Ein einflussreiche Handelszone wie die Europäische Union hat ganz sicher ihre wirtschaftlichen Vorteile. Das gilt insbesondere, wenn es darum geht, lukrative Handelsabkommen abzuschließen oder heimische Firmen und damit Arbeitsplätze durch die Erhebung von Zoll auf bestimmte Waren zu schützen. Letzteres beabsichtigt die EU-Kommission nun zum Schutz europäischer Solarzellenhersteller zu tun, denn chinesische Solarzellen sind seit Jahren zu Dumpingpreisen in der EU erhältlich.
47 Prozent – das ist die Höhe des Zolls, den die EU-Verantwortlichen bis zum 5. Juni auf den Import chinesischer Solarzellen erheben wollen. In Anbetracht der Tatsache, dass die chinesische Regierung die Produktion von Solarzellen im eigenen Land mit staatlichen Geldern (nicht allzu knapp) fördert und so europäische Wettbewerber der Reihe nach aus dem Markt drängt, ist diese Entscheidung schon nachzuvollziehen. Immerhin produziert China alleine heute mehr Solarzellen als der gesamte Weltmarkt abnehmen könnte/würde.
Doch noch einmal: 47 Prozent!
Das ist schon eine Hausnummer und auch einer der höchsten Strafzölle, den man bislang für den Import von Waren verlangt hat. Nur zum Vergleich: in den USA erhob man ’nur‘ bis zu 25% Zoll auf chinesische Solarzellen. Nachdem jedoch europäische Produzenten von Solarzellen offiziell Klage wegen Preisdumping eingereicht hatten, begann man in der EU Anfang März damit, die aus China importierten Solarzellen zu registrieren, um die Höhe des Strafzolls in einem realistischen Rahmen festlegen zu können.

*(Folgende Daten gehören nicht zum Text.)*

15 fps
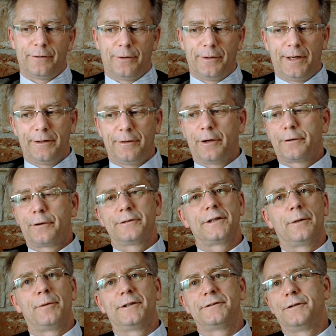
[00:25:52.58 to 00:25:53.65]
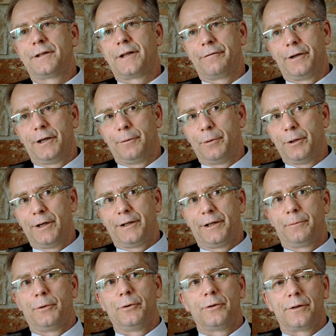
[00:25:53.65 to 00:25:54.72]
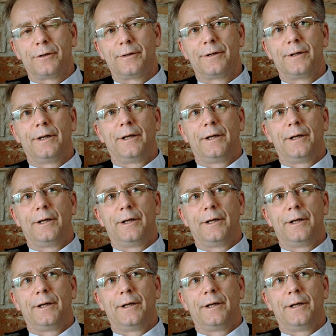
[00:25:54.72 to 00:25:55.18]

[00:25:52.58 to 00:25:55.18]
Today, Dr. Sabah is not available anymore,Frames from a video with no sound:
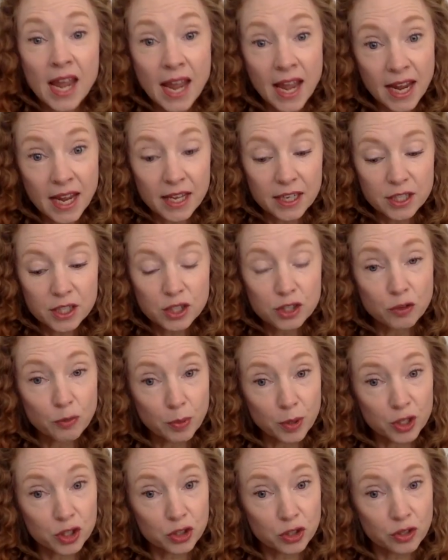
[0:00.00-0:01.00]
And you've
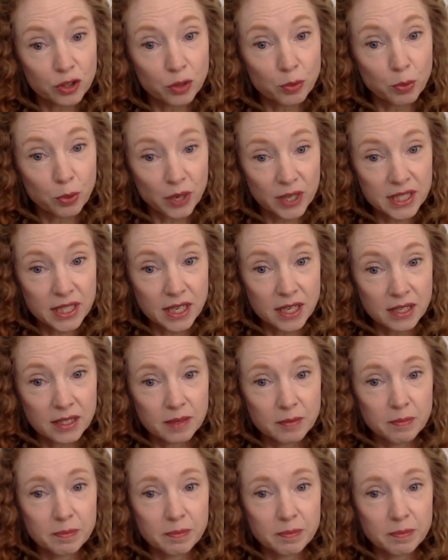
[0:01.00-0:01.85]
put your little printed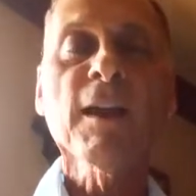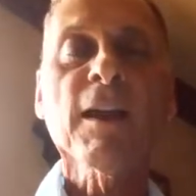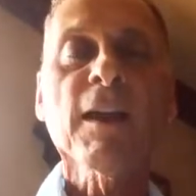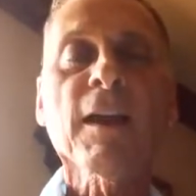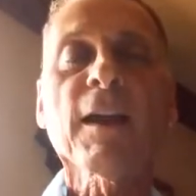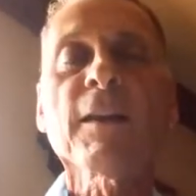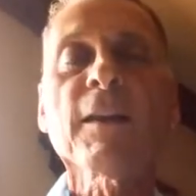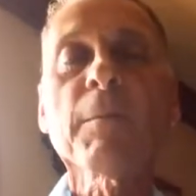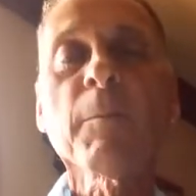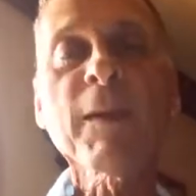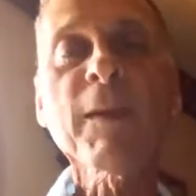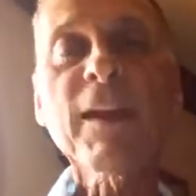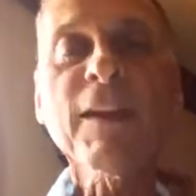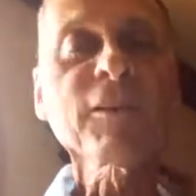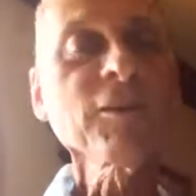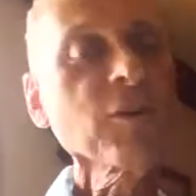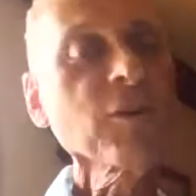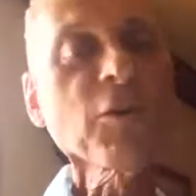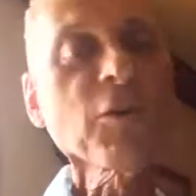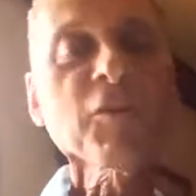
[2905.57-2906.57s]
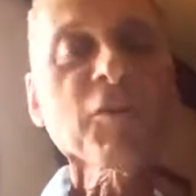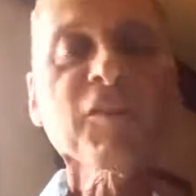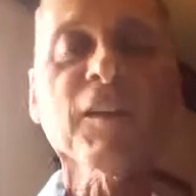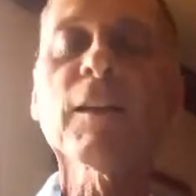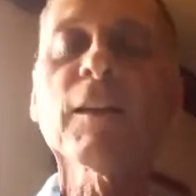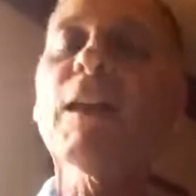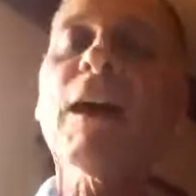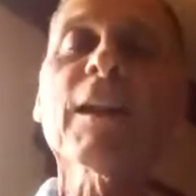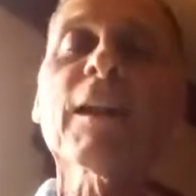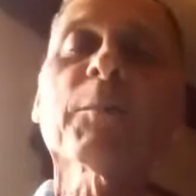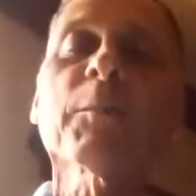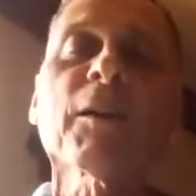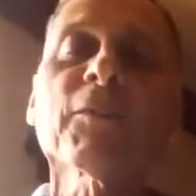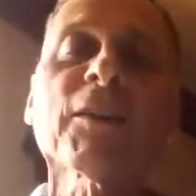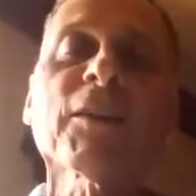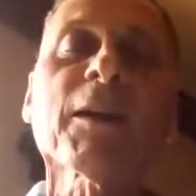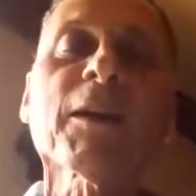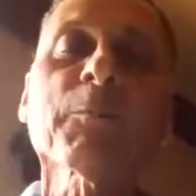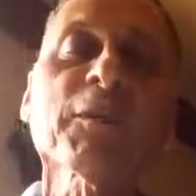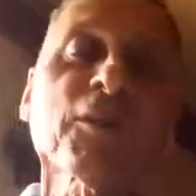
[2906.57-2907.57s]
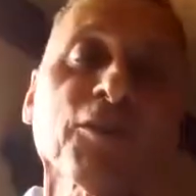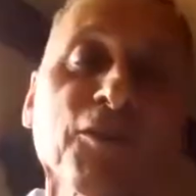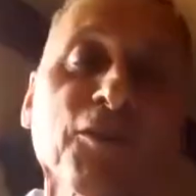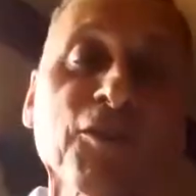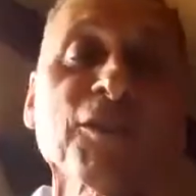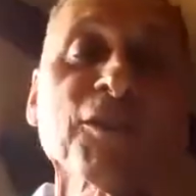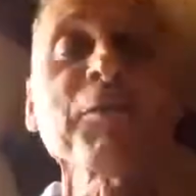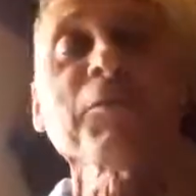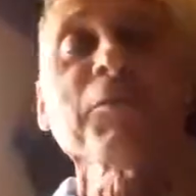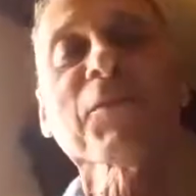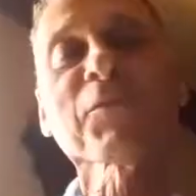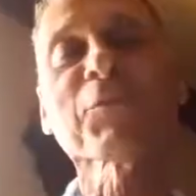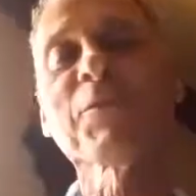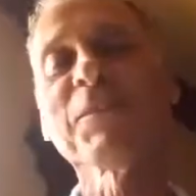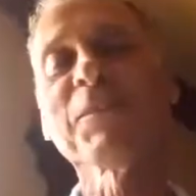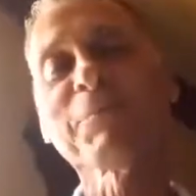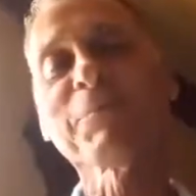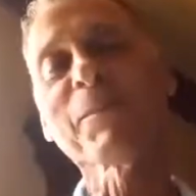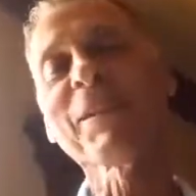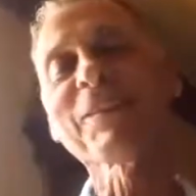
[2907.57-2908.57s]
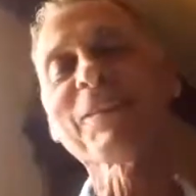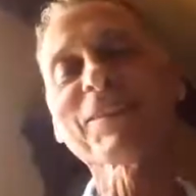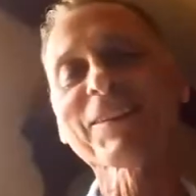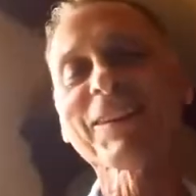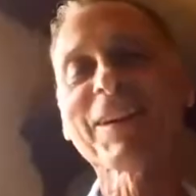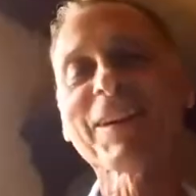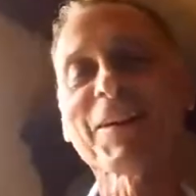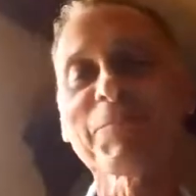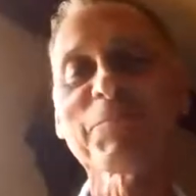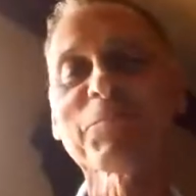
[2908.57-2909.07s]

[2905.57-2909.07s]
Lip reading: And Amanda knows a lot about that because she was the one that basically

Und man will diesen Importzoll sogar rückwirkend gelten lassen.
Schön. Damit können die verbleibenden europäischen Produzenten von Solarpanelen bald wieder mehr Geld für ihre Produkte verlangen und Arbeitsplätze können gesichert werden. Nicht so schön ist es hingegen, dass der potentielle Käufer von Solaranlagen in Zukunft pro Kilowatt ein ganzes Stück tiefer in die Tasche greifen muss. Für den Endkunden wird der Preisanstieg sicher keine 47% ausmachen, da die chinesische Regierung ihre Solarbranche noch ein wenig mehr bezuschussen kann. Zudem könnten chinesische Firmen einfach ins Ausland abwandern und dort weiter produzieren. Auch von Südkorea und Taiwan aus kann man Solarzellen mittlerweile zu chinesischen Preisen exportieren.
Ich finde das ganze Hin und Her nur sehr schade für den Ottonormalverbraucher – Investoren und Spekulanten lasse ich hier einmal außen vor. Vor nicht allzu langer Zeit hat die Bundesregierung noch die staatlichen Fördermittel für den Einbau von Solaranlagen über eine Reduzierung der Einspeisevergütung mit der Begründung ziemlich deutlich gekürzt, dass der Kaufpreis von Solaranlagen so weit gefallen war, dass man gegensteuern musste. Das war vor einem knappen Jahr. Jetzt fängt man auf europäischer Ebene an, die Preisschraube wieder nach oben zu drehen.
Ja, was soll ich denn nun davon halten?
Zum einen ist es natürlich korrekt, dass sich die Preise der Produkte aus China in den letzten paar Jahren mehr als halbiert haben. Von da her sind 47% mehr nur eine Korrektur dessen, was die chinesische Regierung in dieser Zeit künstlich geschaffen hat.
Zum anderen ist der Verbraucher, der in naher Zukunft gerne eine Solaranlage installieren wollte, nun total verwirrt und wird wahrscheinlich zunächst keine Investition tätigen. Das wiederum bedeutet aber, dass insbesondere Handwerkern die Aufträge wegbrechen könnten. Doch nicht nur im verarbeitenden Gewerbe werden Arbeitsplätze aufs Spiel gesetzt, auch im produzierenden Gewerbe gilt dies, wenn Hersteller von Gleichrichtern und anderen Komponenten über einen zu senkenden Paketpreis dazu gezwungen werden, ihre Kalkulationen zu ändern.
Hauptsache, die heimischen Solarzellen bleiben erhalten. Wo bleibt denn da bitte die Logik?
Update: Die EU hat beschlossen, dass bereits ab morgen, 6. Juni, vorläufig 11,8% Einfuhrzoll auf Wafer, Solarzellen und Solarmodule aus China erhoben werden sollen. Eine Steigerung auf 47,6% ist bis August möglich, doch erst Anfang Dezember soll eine endgültige Entscheidung über Einfuhrgebühren fallen, die dann für 5 Jahre gültig sind. Laut den Untersuchung der EU-Handelskommission liegen die Preise chinesischer Module, die ohne Staatssubventionen auf dem europäischen Markt eigentlich möglich wären, 88% über den Preisen, die tatsächlich verlangt werden.